La tentative de suicide ou le suicide au travail ne sont pas à minimiser car ils ont une portée symbolique …
Lors de notre échange, la directrice de la crèche tenait à me préciser que sa collaboratrice avait des soucis au niveau personnel. Sans doute ! A l’énigme du geste suicidaire sont toujours associés des processus d’attribution causale, ceux-ci sont explorer dans le milieu du travail, dans la vie extraprofessionnelle, dans d’éventuelles pathologies préexistantes
Mourir par amour, peut-être… mais mourir par le travail, c’est questionnant…
Comment alors interpréter le lien entre suicide et travail ? La complexité de la question paraît s’atténuer quand le suicide est réalisé sur le lieu même du travail, ou à proximité. La portée symbolique du choix de cette scène peut nécessairement conduire à l’interpréter comme un message désignant par-là l’origine de la souffrance donc il est important que l’employeur et le manager se questionnent sur les facteurs pathogènes au niveau de l’organisation et des conditions de travail qui potentiellement ont conduit la salariée à commettre un tel geste.

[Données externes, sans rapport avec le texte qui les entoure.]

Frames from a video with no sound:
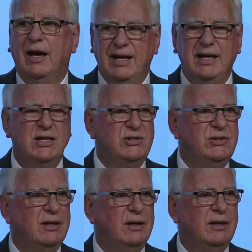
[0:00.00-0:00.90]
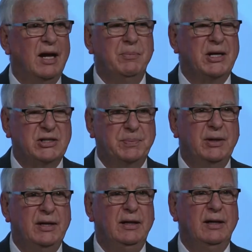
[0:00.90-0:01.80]
It is and must
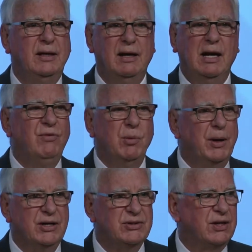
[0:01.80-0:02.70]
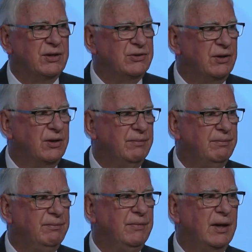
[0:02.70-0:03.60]
be everybody's concern.
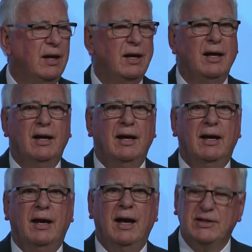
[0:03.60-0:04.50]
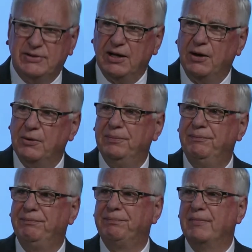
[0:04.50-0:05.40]
And so
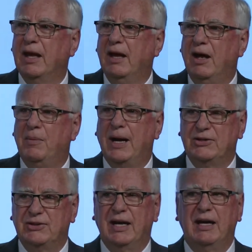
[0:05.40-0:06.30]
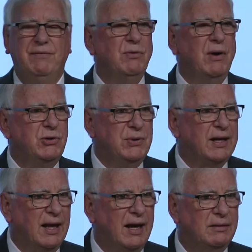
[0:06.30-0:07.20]
I'm asking every Rotary
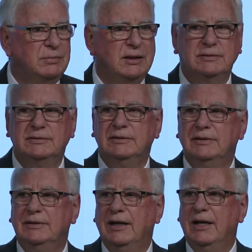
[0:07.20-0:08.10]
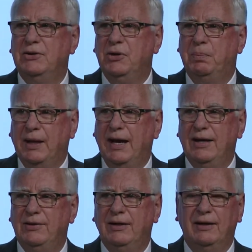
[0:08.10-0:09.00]
Club to
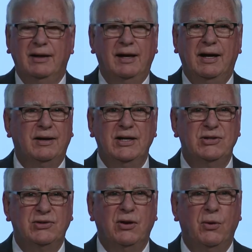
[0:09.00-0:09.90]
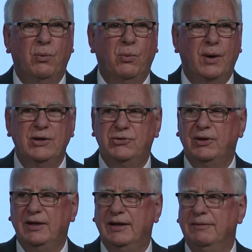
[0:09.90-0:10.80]
plant at least one
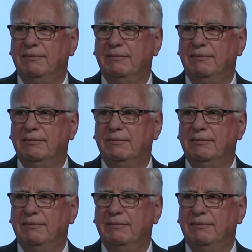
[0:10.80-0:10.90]
tree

L’utilisation, en autres, de l’arbre des causes mis en place par l’institut National de Recherche et de Sécurité (INRS) s’avère pertinent car c’est une méthode d’investigation structurée qui permet de mettre en exergue les faits qui ont concouru à la survenue au travail de l’événement grave et/ou de l’accident. Elle permet également de mettre en lumière les facteurs techniques, les facteurs managériaux et organisationnels ainsi que les attentes au travail du salarié concerné.
Après un tel événement, l’accompagnement des équipes en collectif et en individuel est vital…
Un suicide ou une tentative de suicide au travail, c’est un séisme dans l’entreprise.
Dans cette crèche, il n’était pas possible de mettre en place dans les heures qui ont suivi l’incident les actions de « postvention », dans la mesure où il a fallu poursuivre l’accueil des jeunes enfants.
En effet, il fortement recommandé que les actions de postvention soient mises en œuvre dans les 24 à 72 heures après l’évènement traumatique afin d’éviter les conséquences psychologiques et le traumatisme dans l’entourage professionnel du salarié concerné.
Dans cette situation, il m’a semblé pertinent dans un premier temps de mettre en place une cellule de crise composée de la directrice, du DRH de la structure mère de la crèche et de moi-même afin notamment d’évaluer « à chaud » la situation et de définir la conduite à tenir les prochains jours.
Dans un second temps, un appui psychologique a été proposé aux salariés pour éviter la souffrance voire l’apparition des troubles du stress post-traumatique.
Un débriefing collectif a été mis en place afin que chacun puisse se libérer, s’exprimer et mettre des mots sur ce qui les traverse, et apaiser leur détresse. Par la suite un accompagnement individuel a été proposé aux salariés qui souhaitaient disposer d’un suivi psychologique afin de les stabiliser, les sécuriser et de prévenir l’apparition à moyen et à long termes de troubles psychologiques (troubles dépressifs, troubles alimentaires, troubles du sommeil, etc.).
Enfin, une prise de contact avec le conjoint de la salariée a été initiée afin de ressentir le vécu de la famille face à cet événement et de lui signifier que l’entreprise n’est pas insensible à l’impact causé par cette tentative de suicide au travail.
L’élaboration d’une procédure de postvention dans toute entreprise est fortement recommandée…
Parler d’accident au travail est tabou et encore moins quand il s’agit de suicide au travail or toute entreprise peut être potentiellement confrontée à vivre un événement grave.
Les managers et les RH doivent être sensibilisés et formés pour pouvoir agir en cas de suicide ou d’événement traumatique grave. Il est par ailleurs conseillé de se doter d’une procédure déclinant la conduite à tenir et les actions de postvention à mettre en place afin que lorsqu’un tel événement se produise, les managers et RH ne se trouvent pas désemparés. Comme on dit, la peur n’évite pas le danger.